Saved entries
>>>
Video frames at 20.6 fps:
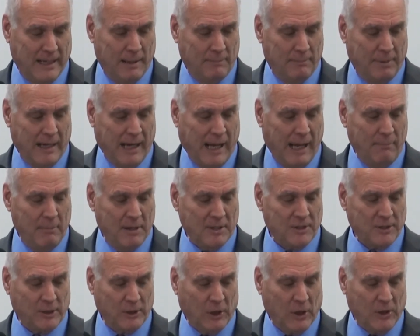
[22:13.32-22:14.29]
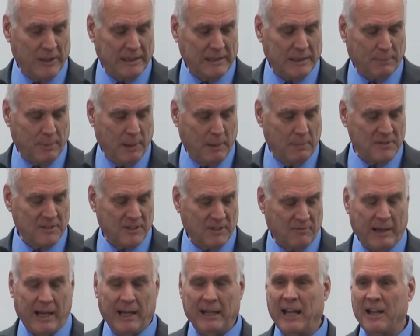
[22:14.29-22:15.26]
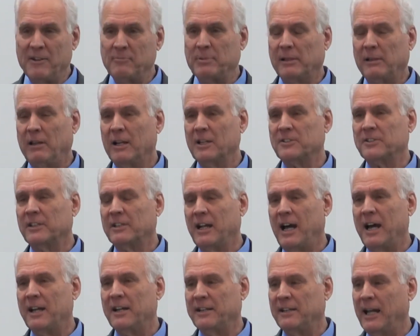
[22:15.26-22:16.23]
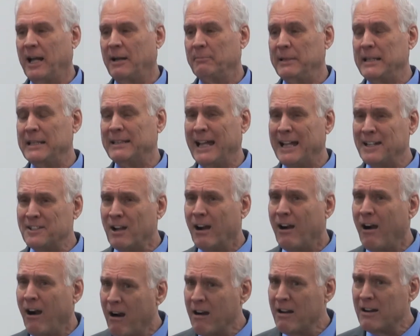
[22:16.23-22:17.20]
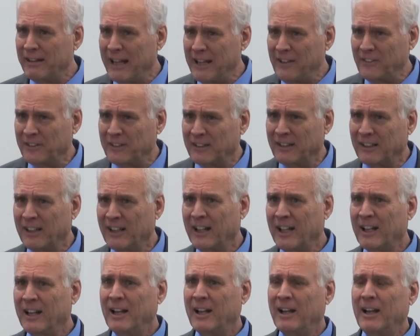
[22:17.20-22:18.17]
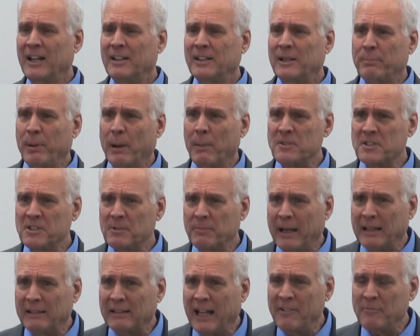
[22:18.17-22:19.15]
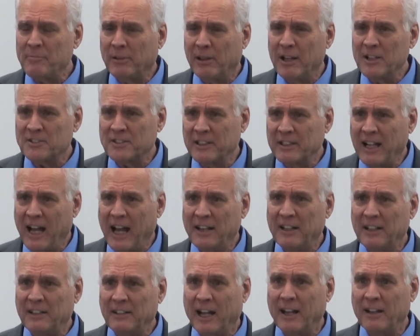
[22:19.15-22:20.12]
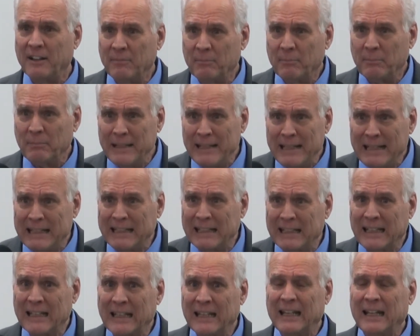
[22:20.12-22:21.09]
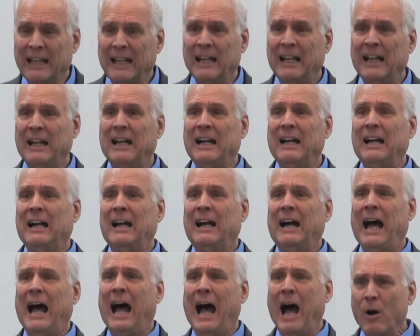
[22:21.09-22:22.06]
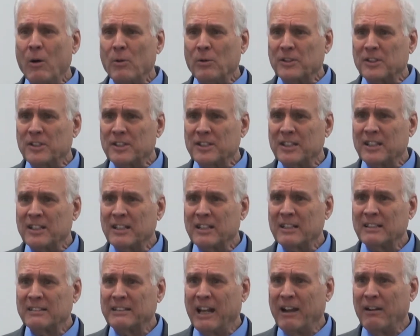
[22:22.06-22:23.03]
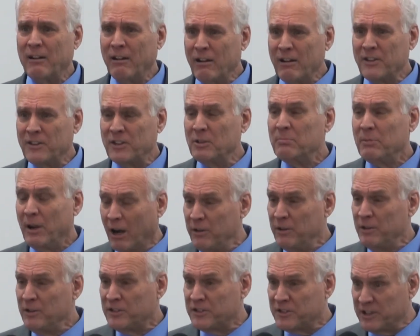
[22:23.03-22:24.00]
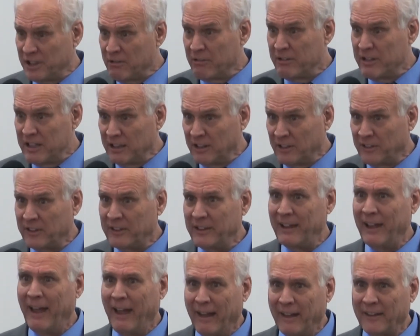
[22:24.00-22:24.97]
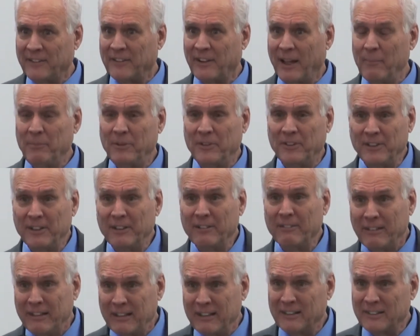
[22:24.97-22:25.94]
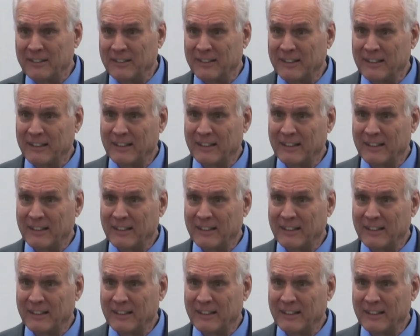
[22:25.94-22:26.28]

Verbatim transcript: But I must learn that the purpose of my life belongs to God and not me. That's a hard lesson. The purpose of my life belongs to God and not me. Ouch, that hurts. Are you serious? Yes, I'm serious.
<<<
*EXERCISE BRIEF:* From the records above, copy exactly the lines starting at the one with "[22:18.17-22:19.15]" and ending at the one with "[22:25.94-22:26.28]", and no others. Pictures stay out.

*WRITTEN REPLY:*
[22:18.17-22:19.15]
[22:19.15-22:20.12]
[22:20.12-22:21.09]
[22:21.09-22:22.06]
[22:22.06-22:23.03]
[22:23.03-22:24.00]
[22:24.00-22:24.97]
[22:24.97-22:25.94]
[22:25.94-22:26.28]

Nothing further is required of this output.